Exercise requirements: Retype every entry word for word.

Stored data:
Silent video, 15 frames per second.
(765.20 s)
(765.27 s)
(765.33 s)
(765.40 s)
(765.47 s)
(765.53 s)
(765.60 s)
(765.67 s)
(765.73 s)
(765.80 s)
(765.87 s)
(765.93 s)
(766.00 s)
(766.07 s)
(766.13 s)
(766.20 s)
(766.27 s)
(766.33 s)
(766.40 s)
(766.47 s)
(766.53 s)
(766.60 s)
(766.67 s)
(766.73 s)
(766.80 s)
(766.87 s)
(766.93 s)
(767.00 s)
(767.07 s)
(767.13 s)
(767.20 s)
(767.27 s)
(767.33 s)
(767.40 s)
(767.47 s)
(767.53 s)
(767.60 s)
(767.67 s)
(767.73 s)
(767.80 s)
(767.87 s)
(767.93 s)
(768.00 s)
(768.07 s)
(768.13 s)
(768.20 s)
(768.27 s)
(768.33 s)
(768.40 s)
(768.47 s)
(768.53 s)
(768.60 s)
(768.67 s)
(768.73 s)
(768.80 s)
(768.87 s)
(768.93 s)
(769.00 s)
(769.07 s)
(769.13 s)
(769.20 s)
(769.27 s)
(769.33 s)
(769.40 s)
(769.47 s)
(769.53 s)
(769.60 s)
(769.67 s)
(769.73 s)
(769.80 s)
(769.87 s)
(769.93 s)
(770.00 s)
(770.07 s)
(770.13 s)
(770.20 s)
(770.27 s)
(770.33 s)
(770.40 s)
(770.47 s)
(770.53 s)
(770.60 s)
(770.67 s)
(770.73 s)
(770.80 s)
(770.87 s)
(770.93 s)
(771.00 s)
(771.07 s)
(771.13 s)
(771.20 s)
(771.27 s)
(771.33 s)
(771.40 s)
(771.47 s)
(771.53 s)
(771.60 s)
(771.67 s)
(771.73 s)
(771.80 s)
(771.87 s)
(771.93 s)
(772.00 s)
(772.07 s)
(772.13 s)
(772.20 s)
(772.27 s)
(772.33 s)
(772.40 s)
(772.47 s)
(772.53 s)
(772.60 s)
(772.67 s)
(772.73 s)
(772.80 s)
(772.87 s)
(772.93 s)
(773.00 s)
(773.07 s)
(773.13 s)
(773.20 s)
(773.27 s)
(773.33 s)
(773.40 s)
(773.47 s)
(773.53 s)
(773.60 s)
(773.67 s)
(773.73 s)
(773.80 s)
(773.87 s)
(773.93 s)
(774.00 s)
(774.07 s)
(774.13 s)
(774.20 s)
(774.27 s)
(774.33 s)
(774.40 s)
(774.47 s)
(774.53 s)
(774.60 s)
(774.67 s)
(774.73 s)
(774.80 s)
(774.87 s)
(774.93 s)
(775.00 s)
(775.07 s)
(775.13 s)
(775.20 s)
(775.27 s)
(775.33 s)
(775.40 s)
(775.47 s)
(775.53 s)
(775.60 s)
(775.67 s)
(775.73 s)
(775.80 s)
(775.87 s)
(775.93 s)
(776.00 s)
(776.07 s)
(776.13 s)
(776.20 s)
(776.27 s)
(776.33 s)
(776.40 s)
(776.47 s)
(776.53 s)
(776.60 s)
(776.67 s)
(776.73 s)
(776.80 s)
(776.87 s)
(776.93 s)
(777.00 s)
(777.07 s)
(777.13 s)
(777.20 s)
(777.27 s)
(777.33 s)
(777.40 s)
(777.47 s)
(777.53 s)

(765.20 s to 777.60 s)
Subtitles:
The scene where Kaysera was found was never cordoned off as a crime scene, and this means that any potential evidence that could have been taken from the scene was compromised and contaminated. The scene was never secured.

Answer for this exercise:
Silent video, 15 frames per second.
(765.20 s)
(765.27 s)
(765.33 s)
(765.40 s)
(765.47 s)
(765.53 s)
(765.60 s)
(765.67 s)
(765.73 s)
(765.80 s)
(765.87 s)
(765.93 s)
(766.00 s)
(766.07 s)
(766.13 s)
(766.20 s)
(766.27 s)
(766.33 s)
(766.40 s)
(766.47 s)
(766.53 s)
(766.60 s)
(766.67 s)
(766.73 s)
(766.80 s)
(766.87 s)
(766.93 s)
(767.00 s)
(767.07 s)
(767.13 s)
(767.20 s)
(767.27 s)
(767.33 s)
(767.40 s)
(767.47 s)
(767.53 s)
(767.60 s)
(767.67 s)
(767.73 s)
(767.80 s)
(767.87 s)
(767.93 s)
(768.00 s)
(768.07 s)
(768.13 s)
(768.20 s)
(768.27 s)
(768.33 s)
(768.40 s)
(768.47 s)
(768.53 s)
(768.60 s)
(768.67 s)
(768.73 s)
(768.80 s)
(768.87 s)
(768.93 s)
(769.00 s)
(769.07 s)
(769.13 s)
(769.20 s)
(769.27 s)
(769.33 s)
(769.40 s)
(769.47 s)
(769.53 s)
(769.60 s)
(769.67 s)
(769.73 s)
(769.80 s)
(769.87 s)
(769.93 s)
(770.00 s)
(770.07 s)
(770.13 s)
(770.20 s)
(770.27 s)
(770.33 s)
(770.40 s)
(770.47 s)
(770.53 s)
(770.60 s)
(770.67 s)
(770.73 s)
(770.80 s)
(770.87 s)
(770.93 s)
(771.00 s)
(771.07 s)
(771.13 s)
(771.20 s)
(771.27 s)
(771.33 s)
(771.40 s)
(771.47 s)
(771.53 s)
(771.60 s)
(771.67 s)
(771.73 s)
(771.80 s)
(771.87 s)
(771.93 s)
(772.00 s)
(772.07 s)
(772.13 s)
(772.20 s)
(772.27 s)
(772.33 s)
(772.40 s)
(772.47 s)
(772.53 s)
(772.60 s)
(772.67 s)
(772.73 s)
(772.80 s)
(772.87 s)
(772.93 s)
(773.00 s)
(773.07 s)
(773.13 s)
(773.20 s)
(773.27 s)
(773.33 s)
(773.40 s)
(773.47 s)
(773.53 s)
(773.60 s)
(773.67 s)
(773.73 s)
(773.80 s)
(773.87 s)
(773.93 s)
(774.00 s)
(774.07 s)
(774.13 s)
(774.20 s)
(774.27 s)
(774.33 s)
(774.40 s)
(774.47 s)
(774.53 s)
(774.60 s)
(774.67 s)
(774.73 s)
(774.80 s)
(774.87 s)
(774.93 s)
(775.00 s)
(775.07 s)
(775.13 s)
(775.20 s)
(775.27 s)
(775.33 s)
(775.40 s)
(775.47 s)
(775.53 s)
(775.60 s)
(775.67 s)
(775.73 s)
(775.80 s)
(775.87 s)
(775.93 s)
(776.00 s)
(776.07 s)
(776.13 s)
(776.20 s)
(776.27 s)
(776.33 s)
(776.40 s)
(776.47 s)
(776.53 s)
(776.60 s)
(776.67 s)
(776.73 s)
(776.80 s)
(776.87 s)
(776.93 s)
(777.00 s)
(777.07 s)
(777.13 s)
(777.20 s)
(777.27 s)
(777.33 s)
(777.40 s)
(777.47 s)
(777.53 s)

(765.20 s to 777.60 s)
Subtitles:
The scene where Kaysera was found was never cordoned off as a crime scene, and this means that any potential evidence that could have been taken from the scene was compromised and contaminated. The scene was never secured.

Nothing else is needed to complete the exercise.